Je ne voulus pas m’imposer, alors je pris place en face de mes compagnons de table habituels : Perkinsus, bavard et spirituel comme à son habitude, et Tempetus, timide et réservé mais dont j’appréciais toujours la présence. Mes pensées comme mon regard se perdirent dans tous les recoins de la salle, non sans remarquer au passage que Ventura se rapprochait de plus en plus d’un certain jeune homme… Et pour me forcer à penser à autre chose, j’interrogeai mes voisins sur un aspect de leurs coutumes que je ne connaissais pas encore.

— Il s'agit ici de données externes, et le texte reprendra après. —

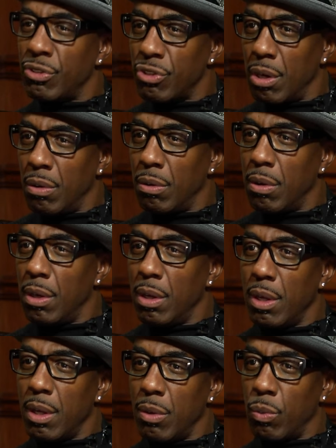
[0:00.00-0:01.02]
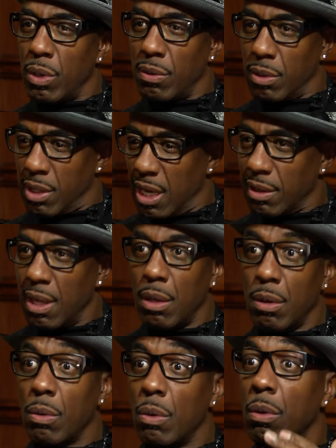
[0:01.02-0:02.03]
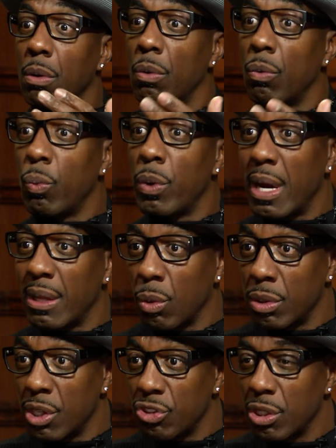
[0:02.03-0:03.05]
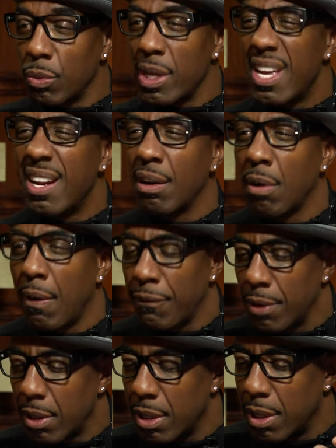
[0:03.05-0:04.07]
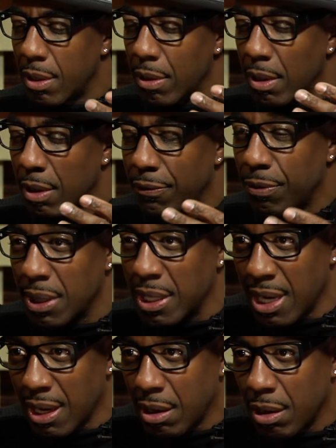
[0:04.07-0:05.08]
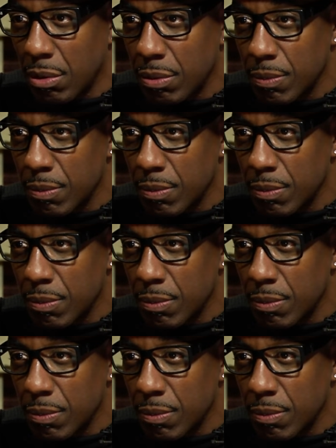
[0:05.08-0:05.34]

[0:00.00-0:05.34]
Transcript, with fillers: show. We kicked it we at the audition, we hit it off from the get go.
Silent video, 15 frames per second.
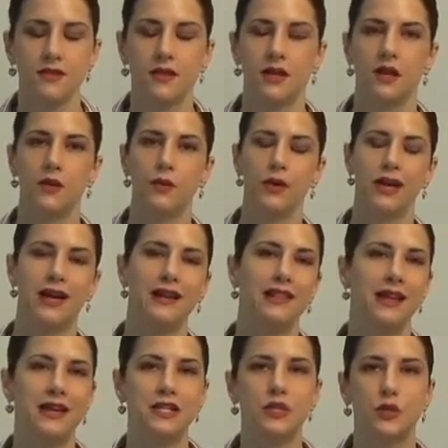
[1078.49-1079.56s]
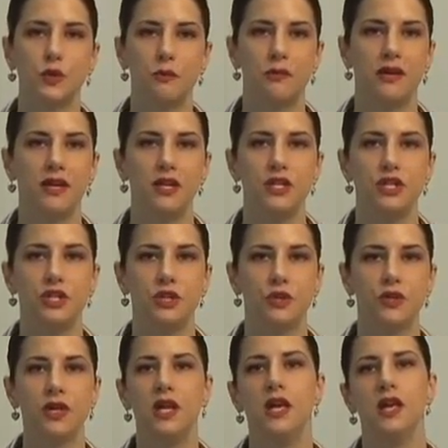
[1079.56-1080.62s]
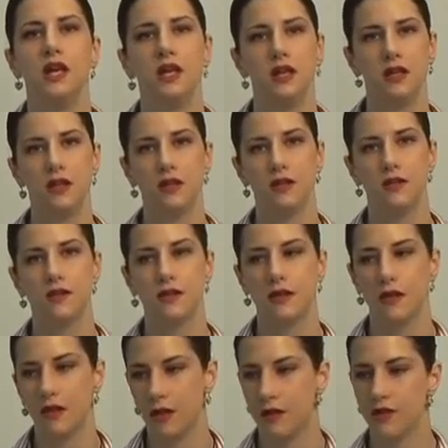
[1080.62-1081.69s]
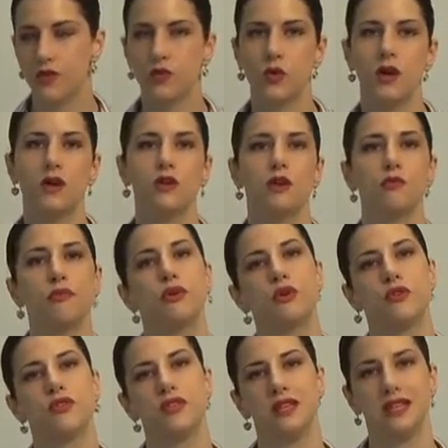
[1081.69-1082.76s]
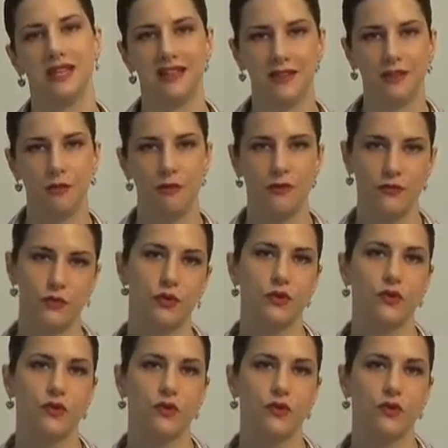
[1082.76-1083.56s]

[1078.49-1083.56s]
Now, what I'd like to remind you is the stronger a person is before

« - Dites-moi, messieurs, qu’y a-t-il après la mort, selon la culture Lointaine ?

- Ah ! s’exclama Perkinsus, voilà une question de circonstances… Selon nos traditions, lorsque nous rendons nos défunts à la mer, Aquahé vient les chercher et les emmène tout au fond des mers, là où se trouve l’Atlantide que nous avons perdue, nous, mais où elle réside, elle. C’est pour aider notre déesse-sirène à trouver son chemin jusqu’à nous que les femmes chantent au moment où nous précipitons le corps dans les flots, comme tu as pu le voir tout à l’heure.

- Alors vos morts continuent à vivre dans la cité engloutie ?

- Oui. Du moins, c’est ce que nous croyons. Chez toi, j’imagine que c’est différent.

- Lumi, intervint Tempetus, comment se passent les funérailles, à Champarfait ?

- D’une certaine manière, nos traditions ressemblent un peu aux vôtres, pour une fois ! Pour nous, les morts rejoignent Merlin l’enchanteur et la fée Viviane dans une forêt mythique où ils demeurent invisibles aux yeux des vivants. Alors pour les aider à trouver leur chemin, nous enterrons les morts dans une forêt, lorsque c’est possible, ou sinon, au pied d’un arbre. Et nous chantons, comme vous.

- Je ne connaissais pas ces coutumes… Mais tu as raison, même si les rites sont différents, nous avons le même réflexe de rendre nos défunts à des êtres qui nous dépassent. Pourvu que Muraena trouve la paix, maintenant, loin de son désert natal… »

Nous restâmes longtemps à discuter, les bancs et les tables autour de nous se vidaient peu à peu.. Jusqu’à ce que, constatant que nous étions les derniers, nous décidâmes de prendre nos quartiers pour la nuit. Perkinsus et Tempetus rejoignirent leurs bateaux-lits respectifs, tandis que je me dirigeai vers la voilerie.